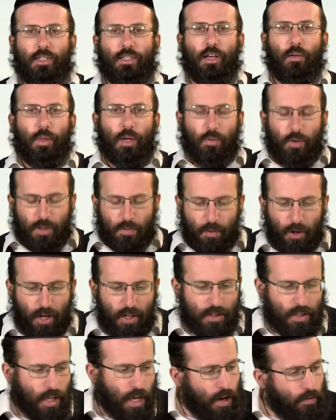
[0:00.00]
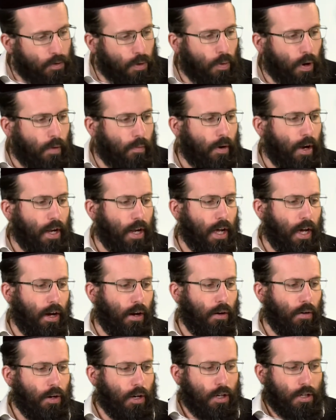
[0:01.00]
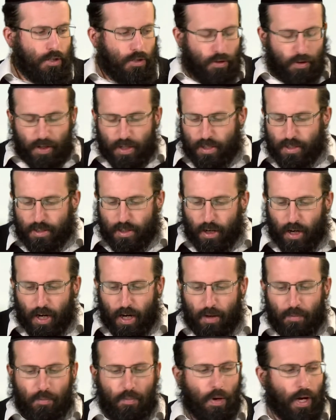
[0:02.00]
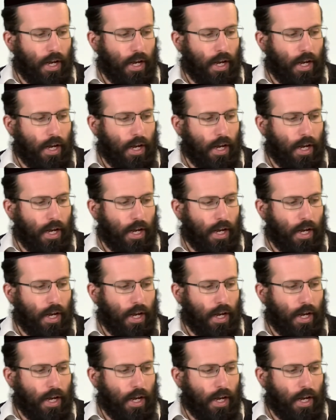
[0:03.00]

something which personally everyone right now during this time,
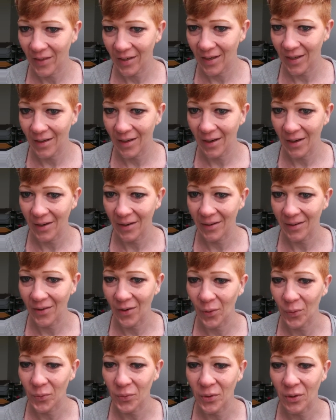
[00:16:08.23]
I
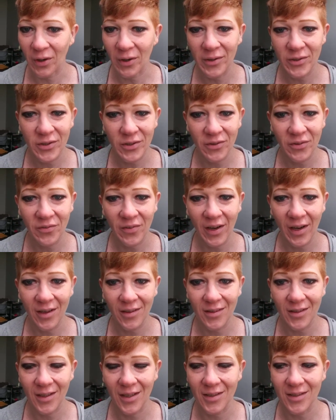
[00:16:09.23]
hold on to the
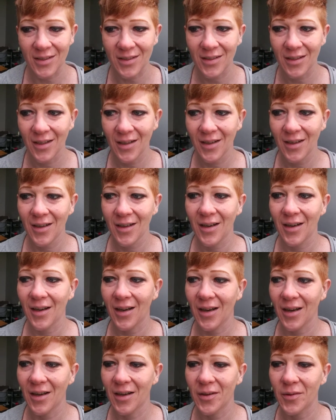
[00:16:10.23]
fact that
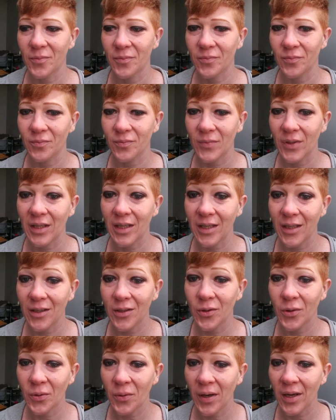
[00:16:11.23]
he
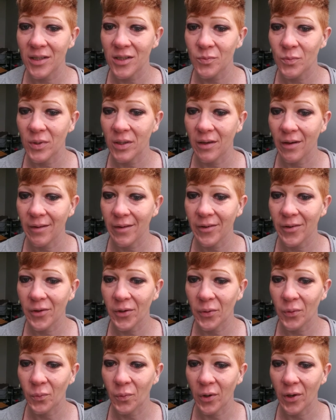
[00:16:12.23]
who has begun a
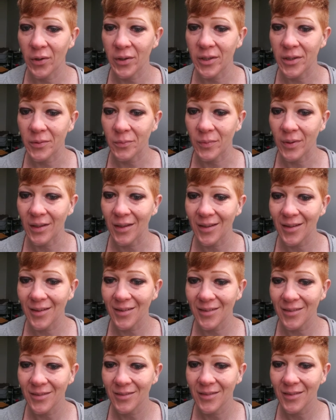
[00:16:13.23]
good work in
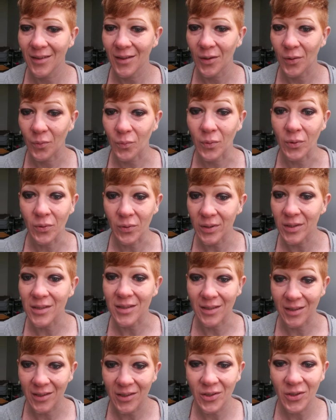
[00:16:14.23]
me will
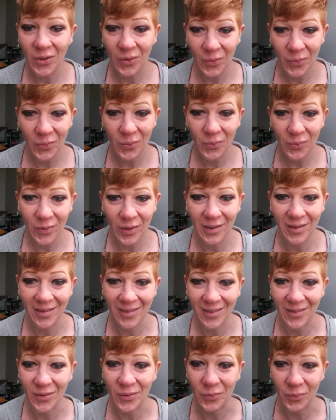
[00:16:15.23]
continue
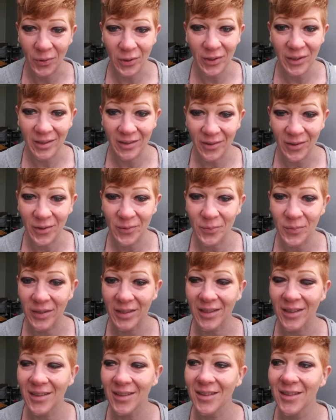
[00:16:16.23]
working on
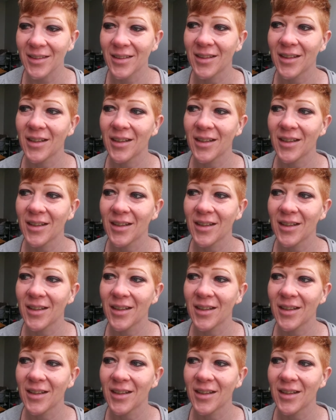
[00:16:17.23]
me.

About this task: Only the lines from the one containing "[00:16:11.23]" through the last line of the entries above belong in the copy; reproduce them exactly and drop every picture.

Exercise result:
[00:16:11.23]
he
[00:16:12.23]
who has begun a
[00:16:13.23]
good work in
[00:16:14.23]
me will
[00:16:15.23]
continue
[00:16:16.23]
working on
[00:16:17.23]
me.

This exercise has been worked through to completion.